1. [Part 1: Packaging and Uploading Your Algorithm for Use with Amazon SageMaker](#Part-1:-Packaging-and-Uploading-Your-Algorithm-for-Use-with-Amazon-SageMaker)
    1. [Docker Overview](#Docker-Overview)
    1. [How Amazon SageMaker Runs Your Docker Container](#How-Amazon-SageMaker-Runs-Your-Docker-Container)
      1. [How Amazon SageMaker Runs Your Container During Training](#How-Amazon-SageMaker-Runs-Your-Container-During-Training)
        1. [The Input](#The-Input)
        1. [The Output](#The-Output)
      1. [How Amazon SageMaker Runs Your Container During Hosting](#How-Amazon-SageMaker-Runs-Your-Container-During-Hosting)
    1. [The Example Container](#The-Example-Container)
    1. [The Dockerfile](#The-Dockerfile)
    1. [Build and Register the Container](#Build-and-Register-the-Container)
  1. [Test Your Algorithm Locally](#Test-Your-Algorithm-Locally)
  1. [Download the CIFAR-10 Dataset](#Download-the-CIFAR-10-Dataset)
  1. [Train Locally with the Amazon SageMaker Python SDK](#Train-Locally-with-the-Amazon-SageMaker-Python-SDK)
  1. [Fit, Deploy, and Predict](#Fit,-Deploy,-and-Predict)
  1. [Make Predictions Using the Amazon SageMaker Python SDK](#Make-Predictions-Using-the-Amazon-SageMaker-Python-SDK)
1. [Part 2: Training and Hosting Your Algorithm in Amazon SageMaker](#Part-2:-Training-and-Hosting-Your-Algorithm-in-Amazon-SageMaker)
  1. [Set Up the Environment](#Set-Up-the-Environment)
  1. [Create the Session](#Create-the-Session)
  1. [Upload the Data for Training](#Upload-the-Data-for-Training)
  1. [Training on Amazon SageMaker](#Training-on--Amazon-SageMaker)
  1. [Optional: Clean Up](#Optional:-Clean Up)  
1. [Reference](#Reference)

_or_ I'm impatient, just [let me see the code](#The-Dockerfile)!

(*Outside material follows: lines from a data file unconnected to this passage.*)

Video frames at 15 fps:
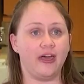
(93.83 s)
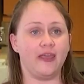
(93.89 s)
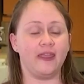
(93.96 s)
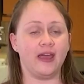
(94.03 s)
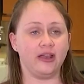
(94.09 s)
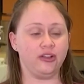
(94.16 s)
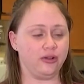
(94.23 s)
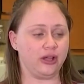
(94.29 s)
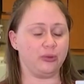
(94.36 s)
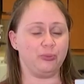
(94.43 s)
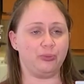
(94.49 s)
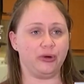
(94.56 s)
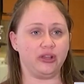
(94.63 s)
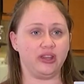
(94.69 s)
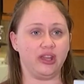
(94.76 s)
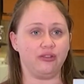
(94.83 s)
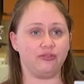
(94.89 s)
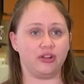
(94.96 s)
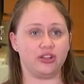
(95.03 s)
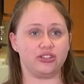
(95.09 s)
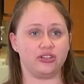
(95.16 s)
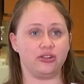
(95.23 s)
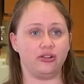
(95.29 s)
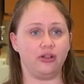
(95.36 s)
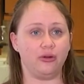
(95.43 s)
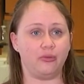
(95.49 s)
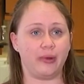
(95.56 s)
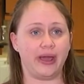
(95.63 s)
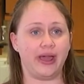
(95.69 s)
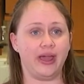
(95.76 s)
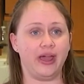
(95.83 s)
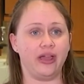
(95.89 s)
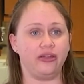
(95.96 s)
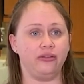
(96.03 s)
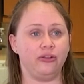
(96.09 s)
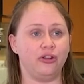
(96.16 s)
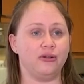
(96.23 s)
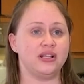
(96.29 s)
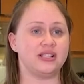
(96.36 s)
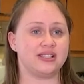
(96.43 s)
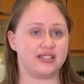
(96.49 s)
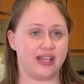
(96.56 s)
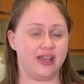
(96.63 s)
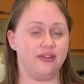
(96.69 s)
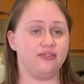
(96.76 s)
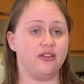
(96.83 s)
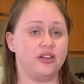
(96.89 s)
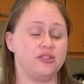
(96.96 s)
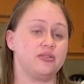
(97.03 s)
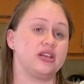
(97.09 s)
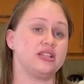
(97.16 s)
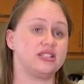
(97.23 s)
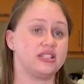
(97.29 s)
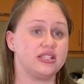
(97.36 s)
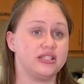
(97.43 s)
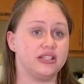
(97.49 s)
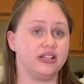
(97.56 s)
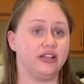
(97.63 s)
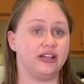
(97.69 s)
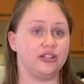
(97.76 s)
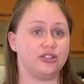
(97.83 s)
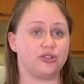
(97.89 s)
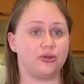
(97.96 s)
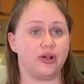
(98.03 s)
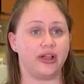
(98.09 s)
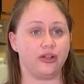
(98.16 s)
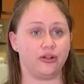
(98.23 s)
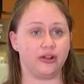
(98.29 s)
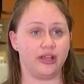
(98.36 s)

Then you can put the original away and you know it's safe and you can still enjoy your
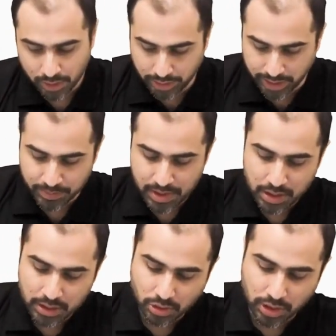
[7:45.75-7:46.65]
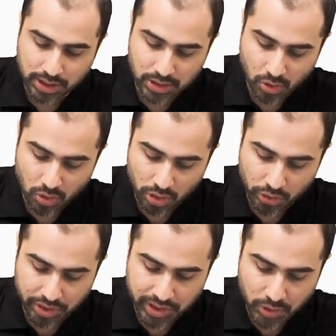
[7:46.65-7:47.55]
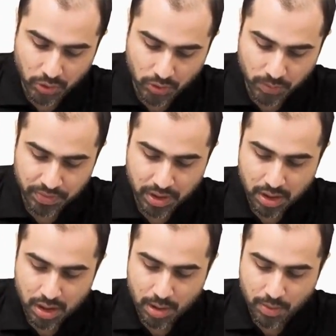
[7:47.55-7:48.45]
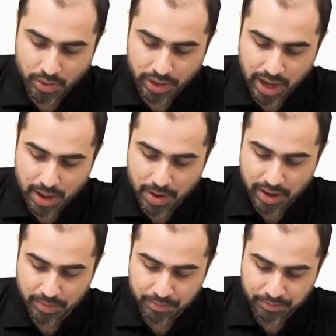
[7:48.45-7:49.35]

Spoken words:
Right? So that is all you need to know about MRM.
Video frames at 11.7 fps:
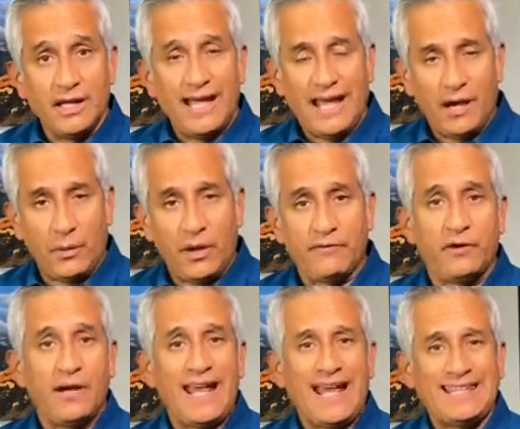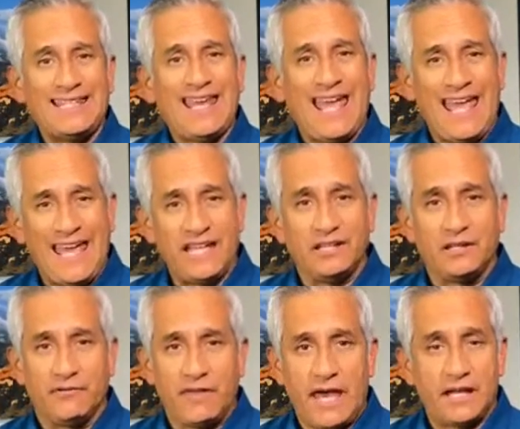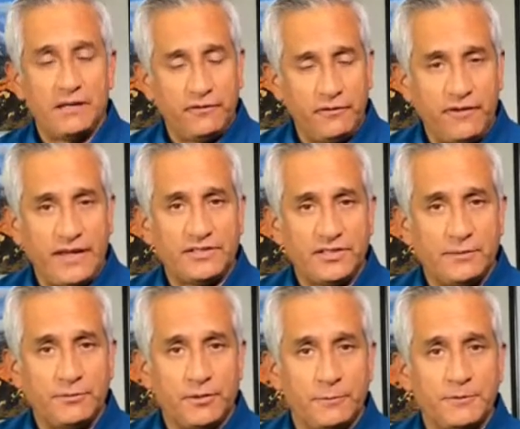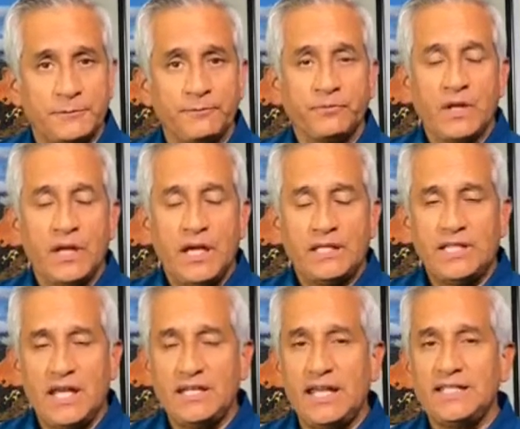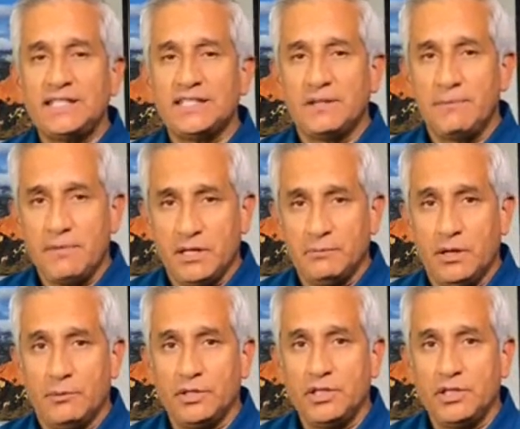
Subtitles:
However, at the end of that, if you've had symptoms, 10 days is a minimum.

### When Should You Create a Container for Your Algorithm?

It's not always necessary to create a container to use your own code in Amazon SageMaker. If you use a framework that's supported by Amazon SageMaker, such as Apache MXNet or TensorFlow, you can use the SDK entry points for that framework to supply the Python code that implements your algorithm. We regularly expand the set of supported frameworks, so always check to see if the framework that your algorithm was written in is supported.

However, even if there is SDK support for your framework, sometimes it's more effective to build your own container. You might want to build your own container if the code that implements your algorithm is complex or if you need to make additions to the framework.

If your framework is supported, you might consider building your own container for the following reasons:

* A specific version isn't supported.
* You need to configure and install your dependencies and environment.
* You use a different training or hosting solution than the one provided.
 

### Required Permissions

This notebook creates new repositories in Amazon Elastic Container Registry (Amazon ECR), so you need permissions beyond those granted by the `SageMakerFullAccess` permissions to run it. To add these permissions, add the `AmazonEC2ContainerRegistryFullAccess` managed policy to the AWS Identity and Access Management (IAM) role that you used to start your notebook instance. The new permissions are available immediately (you don't need to restart your notebook instance).

### The Example

In this example, we show how to package a custom TensorFlow container with an example written in Python. The example uses the CIFAR-10 dataset for training and TensorFlow Serving for inference. You can use another inference solution by modifying the Docker container.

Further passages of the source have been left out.